TASK DIRECTIONS » Print out the full material below, exact in every line, with no images included.

GIVEN INFORMATION »
☆ ☆ ☆
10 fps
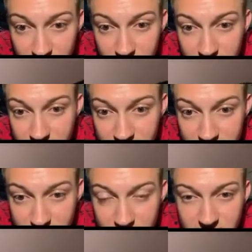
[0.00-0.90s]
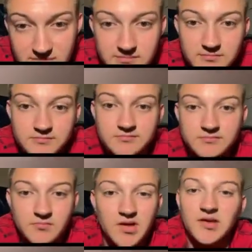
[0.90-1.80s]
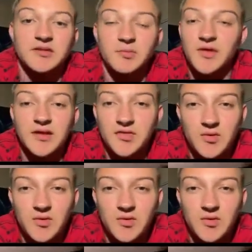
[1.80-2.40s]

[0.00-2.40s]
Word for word: Like, uh, probably. But that's with anything.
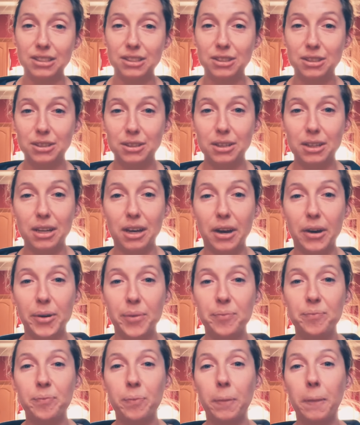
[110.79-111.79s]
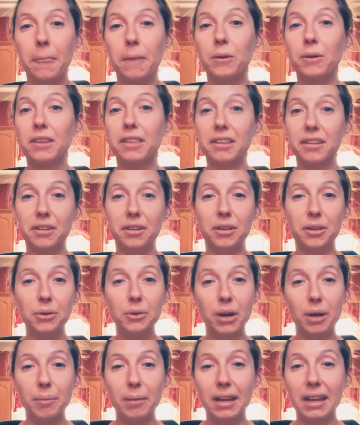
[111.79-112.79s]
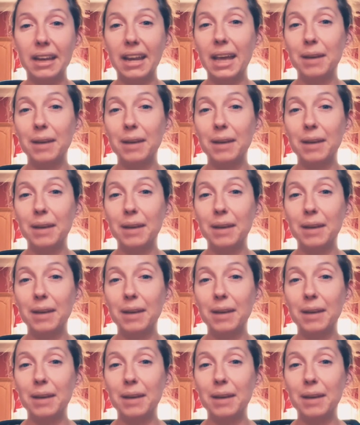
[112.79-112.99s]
studio with little equipment.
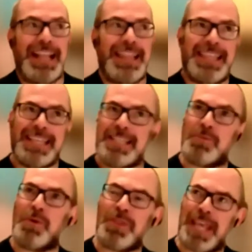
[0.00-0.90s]
this is
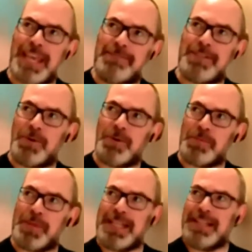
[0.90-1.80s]
what they've told
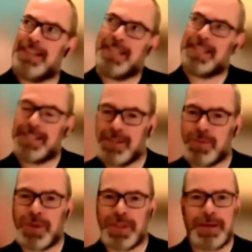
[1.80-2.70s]
me, this is
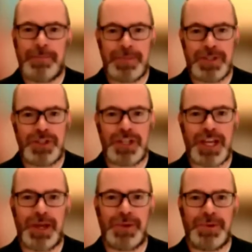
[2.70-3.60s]
what the numbers
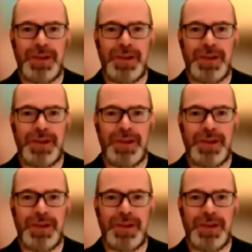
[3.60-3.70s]
show.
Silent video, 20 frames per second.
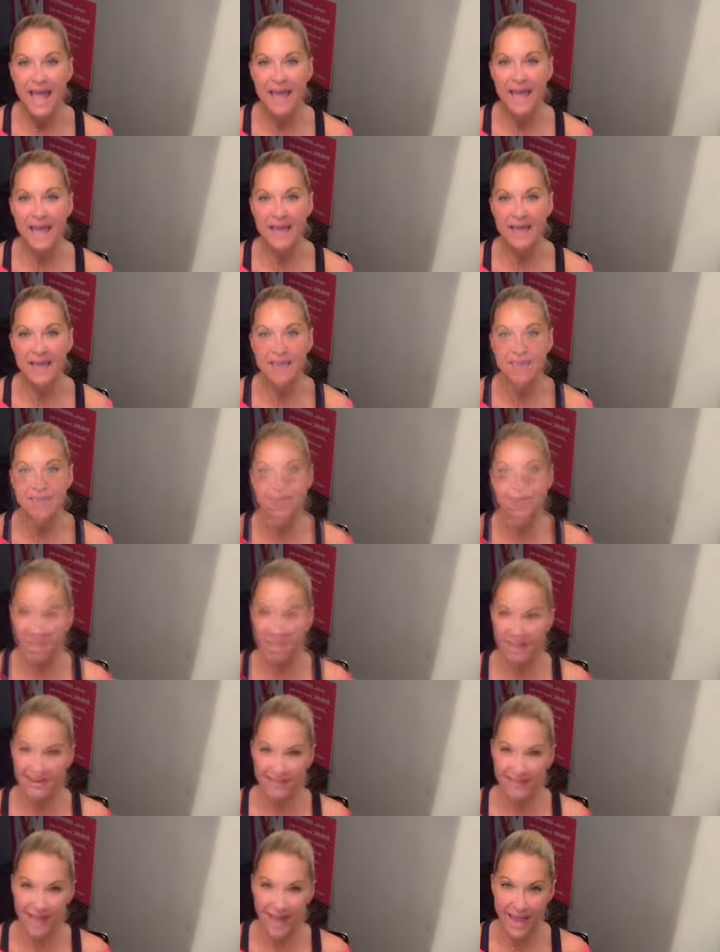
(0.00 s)
and a
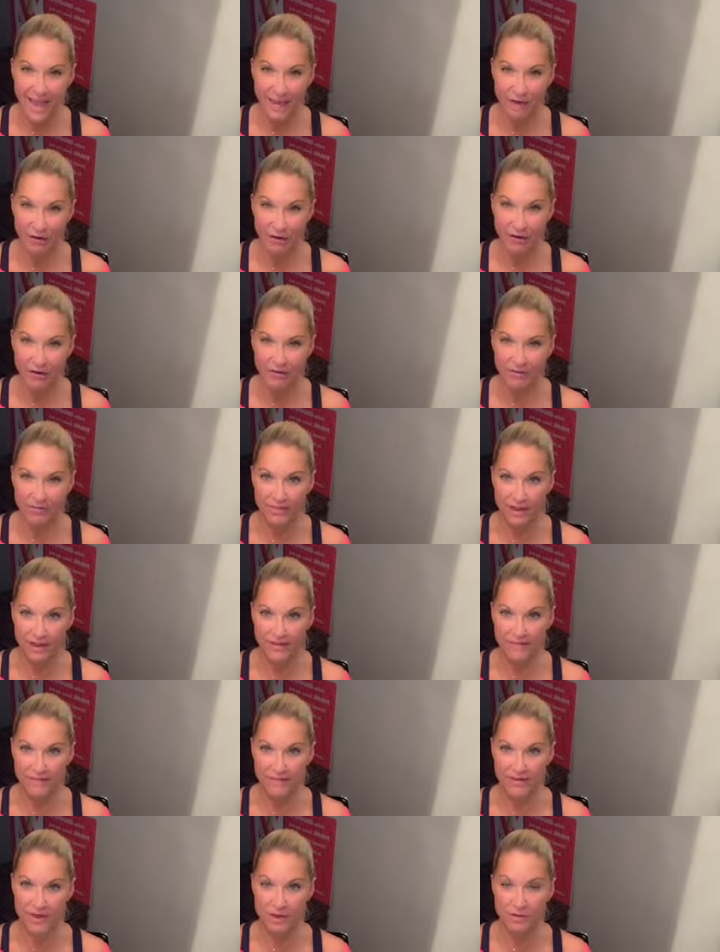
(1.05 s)
lot of the anger that I
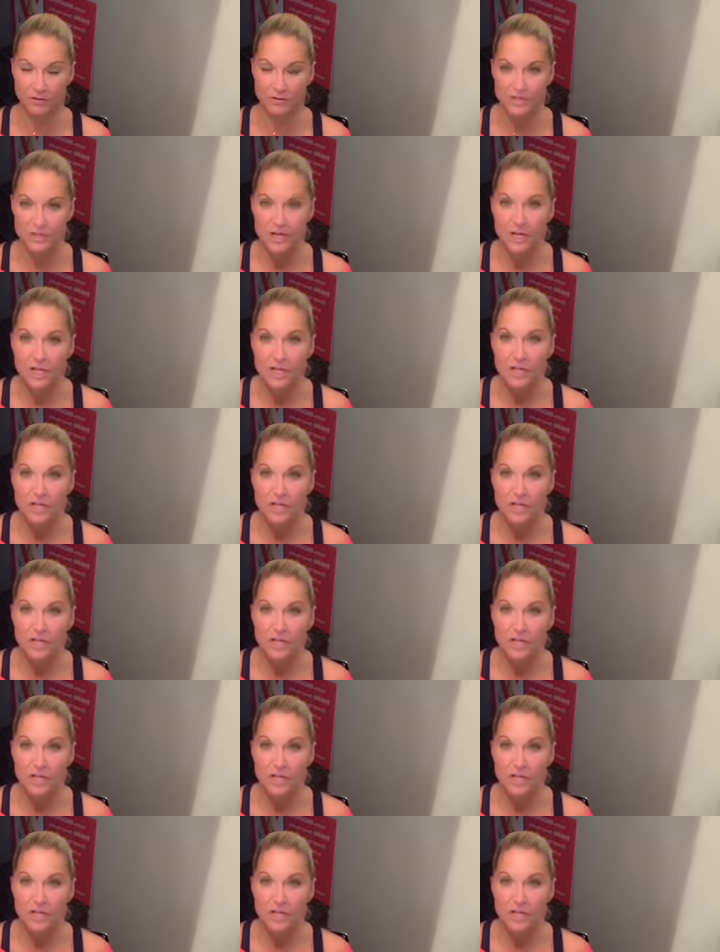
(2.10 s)
felt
☆ ☆ ☆
REPLY »
10 fps
[0.00-0.90s]
[0.90-1.80s]
[1.80-2.40s]

[0.00-2.40s]
Word for word: Like, uh, probably. But that's with anything.
[110.79-111.79s]
[111.79-112.79s]
[112.79-112.99s]
studio with little equipment.
[0.00-0.90s]
this is
[0.90-1.80s]
what they've told
[1.80-2.70s]
me, this is
[2.70-3.60s]
what the numbers
[3.60-3.70s]
show.
Silent video, 20 frames per second.
(0.00 s)
and a
(1.05 s)
lot of the anger that I
(2.10 s)
felt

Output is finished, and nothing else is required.